Below are the entries; transcribe them exactly and drop every picture.

☆ ☆ ☆ ☆ ☆

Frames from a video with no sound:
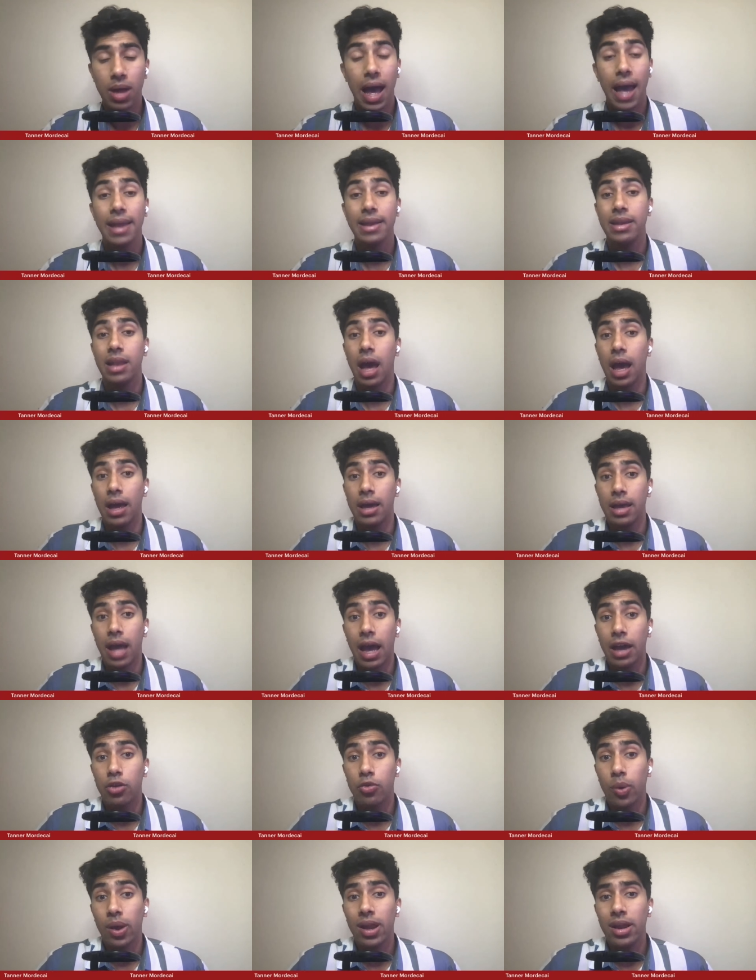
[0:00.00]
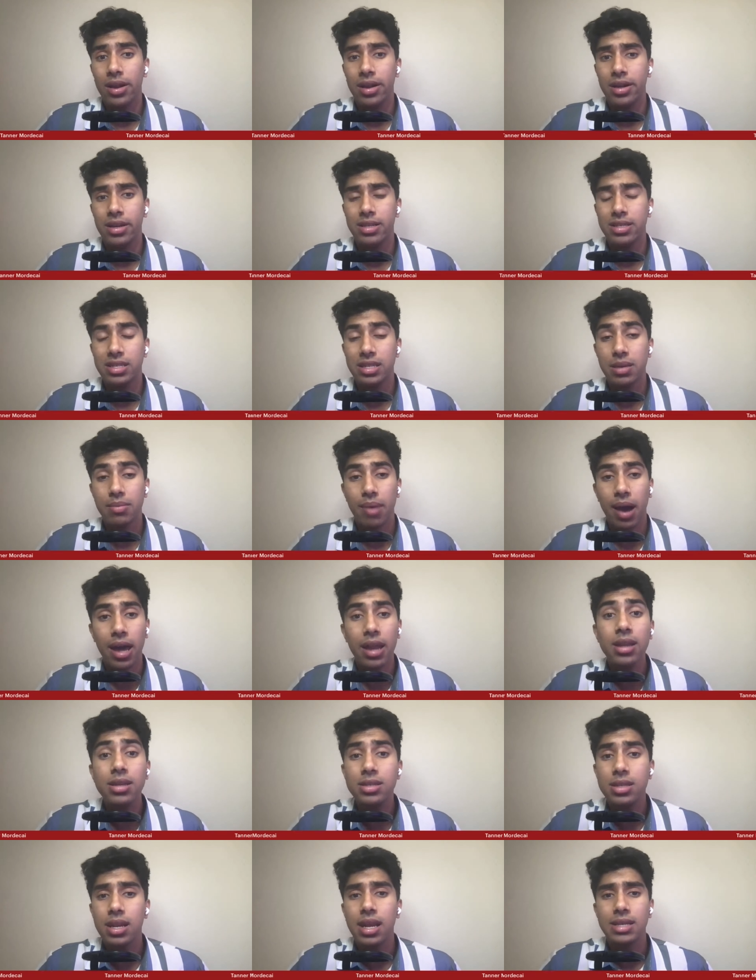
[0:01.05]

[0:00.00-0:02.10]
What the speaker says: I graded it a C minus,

☆ ☆ ☆ ☆ ☆

EXERCISE OUTPUT |
Frames from a video with no sound:
[0:00.00]
[0:01.05]

[0:00.00-0:02.10]
What the speaker says: I graded it a C minus,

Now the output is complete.